At Tymate, the question of using GraphQL for our APIs has been around for a long time. Since most of our desktop applications are built with React, it was obviously a recurring request from our front-end developers.
My name is Julien, I'm 32 and I've been a Ruby developer for a little more than a year, after a professional retraining. This article is a free transcription of an internal workshop at Tymate during which I presented my feedback on a first use of the GraphQL Ruby gem.
The following assumes basic knowledge of how GraphQL works.
Data structure
The first thing to know when you start working with GraphQL is that everything is typed. Every piece of data you use or want to serialize must be clearly defined. It's not something you're naturally used to with Ruby, but it quickly becomes very comfortable.
Types
So we will naturally start by defining types.
First, we will create types for the models of our API that we will need for our GraphQL queries. The definition of GraphQL types is very similar to the logic found in serializers on our classic REST APIs: the definition of the data that we will be able to consult and the form in which this data is made available. But this obviously goes further by integrating typing, validations, possibly rights management...
Below is an example of a GraphQL type corresponding to a model of our API :
module Types
class ProviderType < Types::BaseObject
# These lines allow you to integrate the specifics of Relay to the type
# we'll come back to this later in the article
implements GraphQL::Relay::Node.interface
global_id_field :id
# Here, we define the fields that we will be able to request on our object
# it can be basic fields, methods from the model
# or methods directly defined in the type.
# For each field, we must specify the type
# and the possibility of being null.
field :display_name, String, null: true
field :phone_number, String, null: true
field :siret, String, null: true
field :email, String, null: true
field :iban, String, null: true
field :bic, String, null: true
field :address, Types::AddressType, null: true
field :created_at, GraphQL::Types::ISO8601DateTime, null: true
field :updated_at, GraphQL::Types::ISO8601DateTime, null: true
# Here, we choose to rewrite the model's address relationship.
# The simple definition of the field address is enough
# to return the correct items.
# But in doing so, we can integrate the logic of
# the BatchLoader gem to eradicate the N + 1 from our request.
def address
BatchLoader::GraphQL.for(object).batch do |providers_ids, loader|
Address.where(
addressable_type: 'Provider', addressable_id: providers_ids
).each { |address| loader.call(object, address) }
end
end
end
end
Queries
Once we have defined the types we need, they certainly appear directly in the documentation automatically generated by GraphiQL, but they cannot be accessed by API consumers.
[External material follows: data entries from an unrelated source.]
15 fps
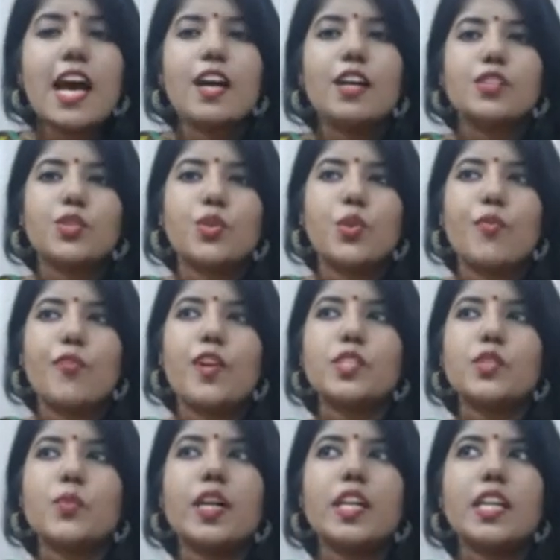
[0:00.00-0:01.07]
So first
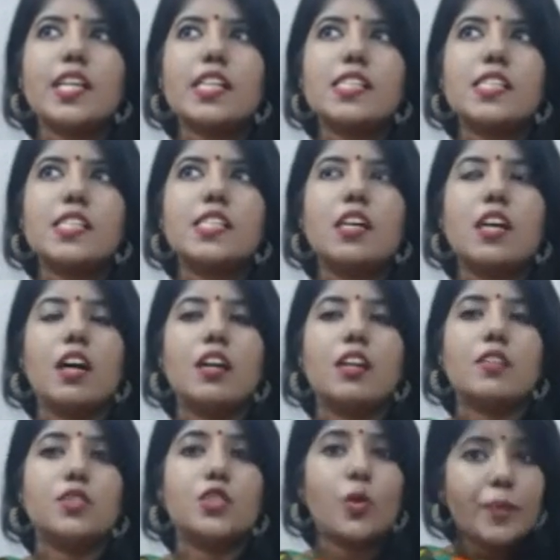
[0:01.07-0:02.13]
one is
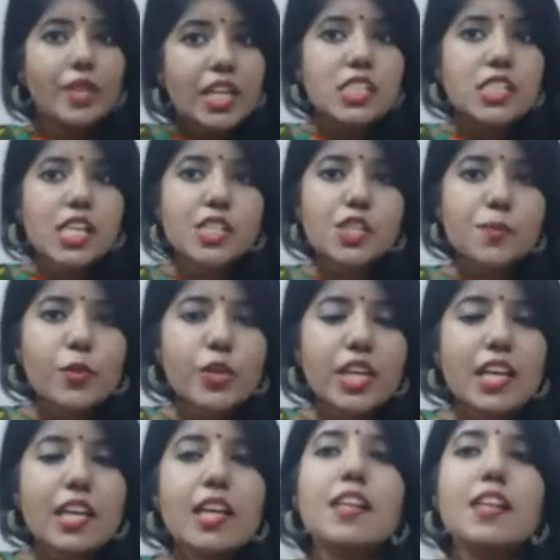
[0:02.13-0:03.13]
dominant hegemony,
For this, it is necessary to create queries. This is the equivalent of a GET query in REST. The consumer will ask to consult either a specific object, or a collection of objects (which we will call a connection in the Relay methodology, I will come back to this later).
Display an isolated object
Queries are defined in the QueryType
class:
module Types
class QueryType < Types::BaseObject
# Here, the field is the name of the query.
# The arguments passed in the block will allow
# to find the object we're looking for
field :item, Types::ItemType, null: false do
argument :id, ID, required: true
end
# As opposed to the definition of model types seen above,
# For Queries the field doesn't stand on its own
# It is necessary to define in a method of the same name
# the logic that will solve the query
def item(id:)
Item.find(id)
end
end
end
In its behavior, a query is very close to what you do in a REST controller. We define the query in a field, to which we associate the type of the object(s) we are going to return, and arguments that will allow us to retrieve the desired object, for example an ID.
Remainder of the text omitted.